## Exercise requirements
Look through the listing below for the line containing "[00:00:00.00 to 00:00:01.00]". Copy it and each line after it up to and including the line containing "What the speaker", exactly, leaving out pictures.

** Opening Given data block **

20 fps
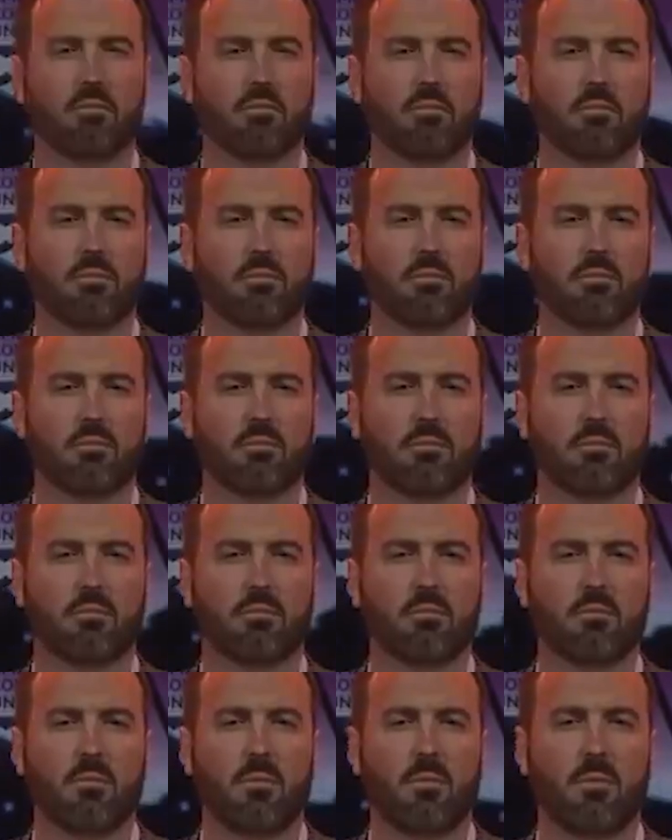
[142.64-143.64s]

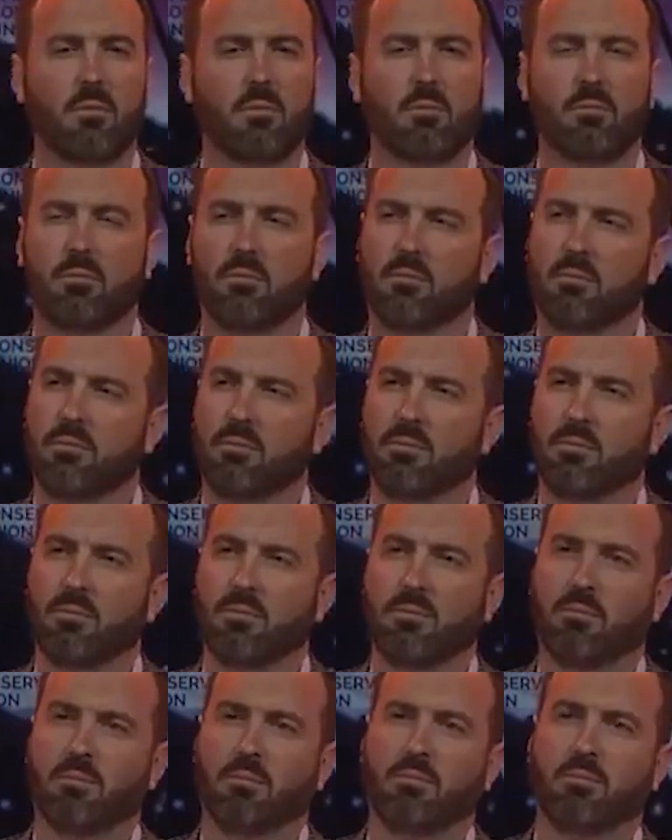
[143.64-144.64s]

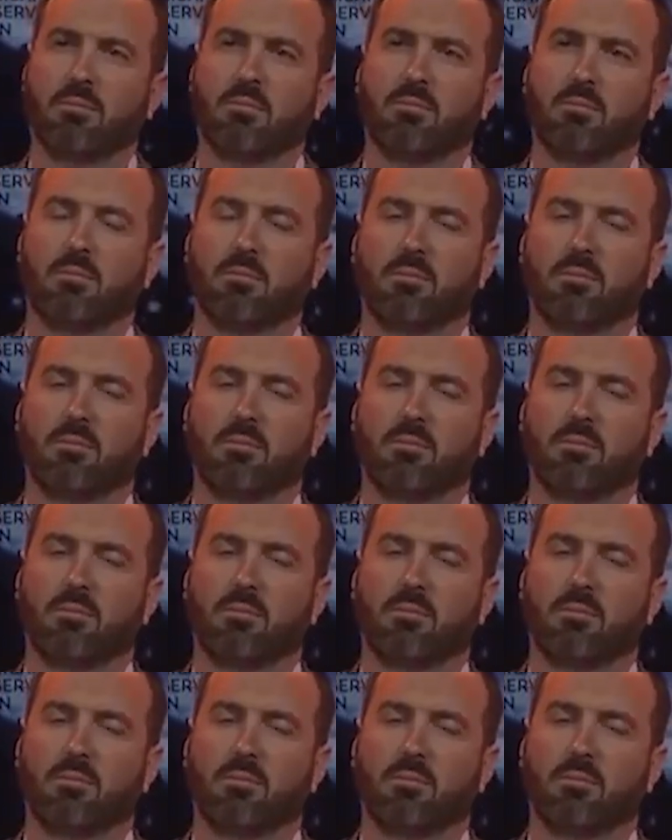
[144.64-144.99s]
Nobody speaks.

** Closing Given data block **
** Opening Given data block **

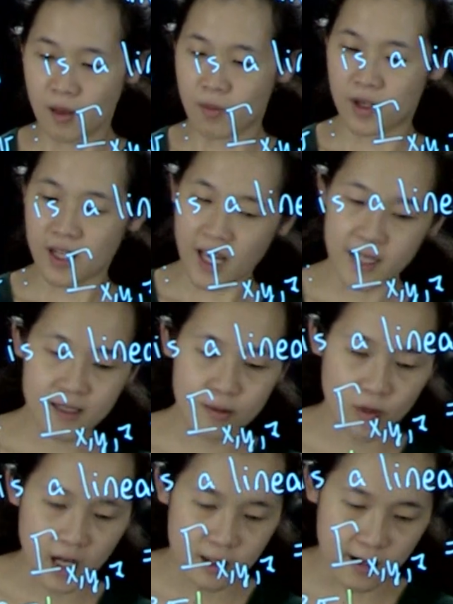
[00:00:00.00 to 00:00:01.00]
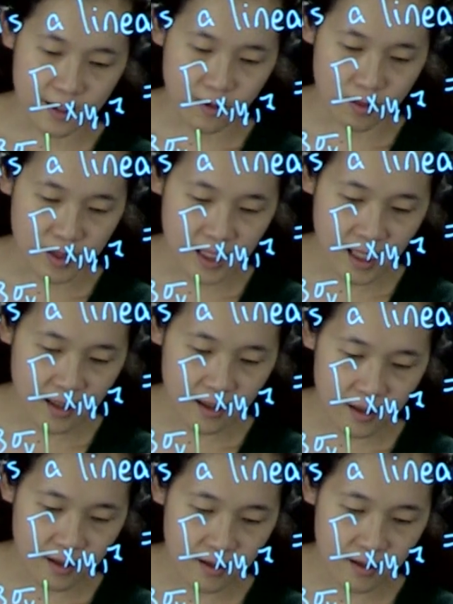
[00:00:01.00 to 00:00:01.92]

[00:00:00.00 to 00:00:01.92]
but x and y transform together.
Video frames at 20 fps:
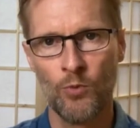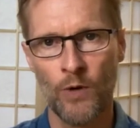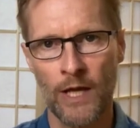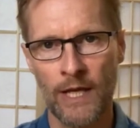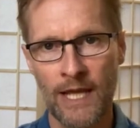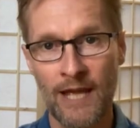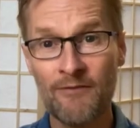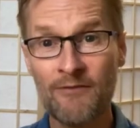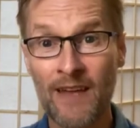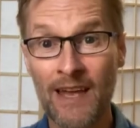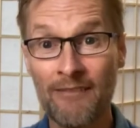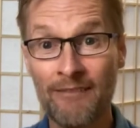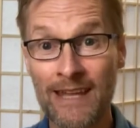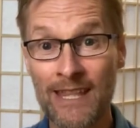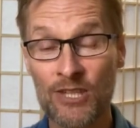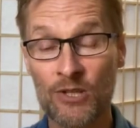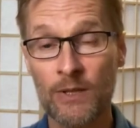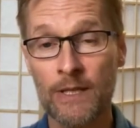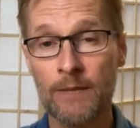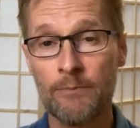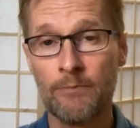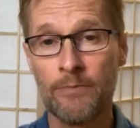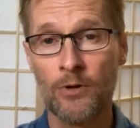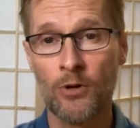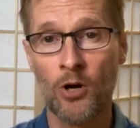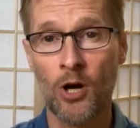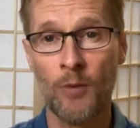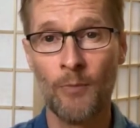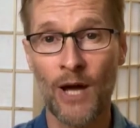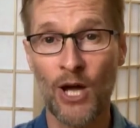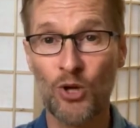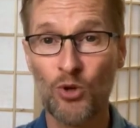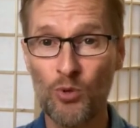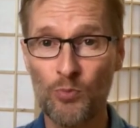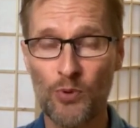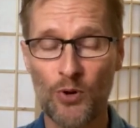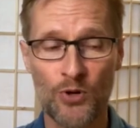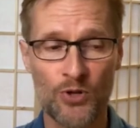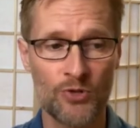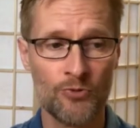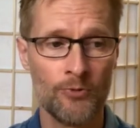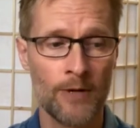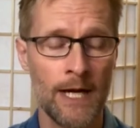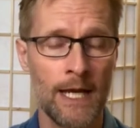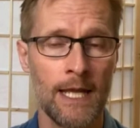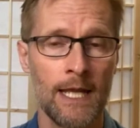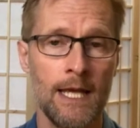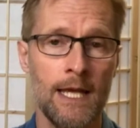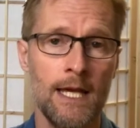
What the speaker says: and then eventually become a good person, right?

** Closing Given data block **

## Answer space
[00:00:00.00 to 00:00:01.00]
[00:00:01.00 to 00:00:01.92]

[00:00:00.00 to 00:00:01.92]
but x and y transform together.
Video frames at 20 fps:
What the speaker says: and then eventually become a good person, right?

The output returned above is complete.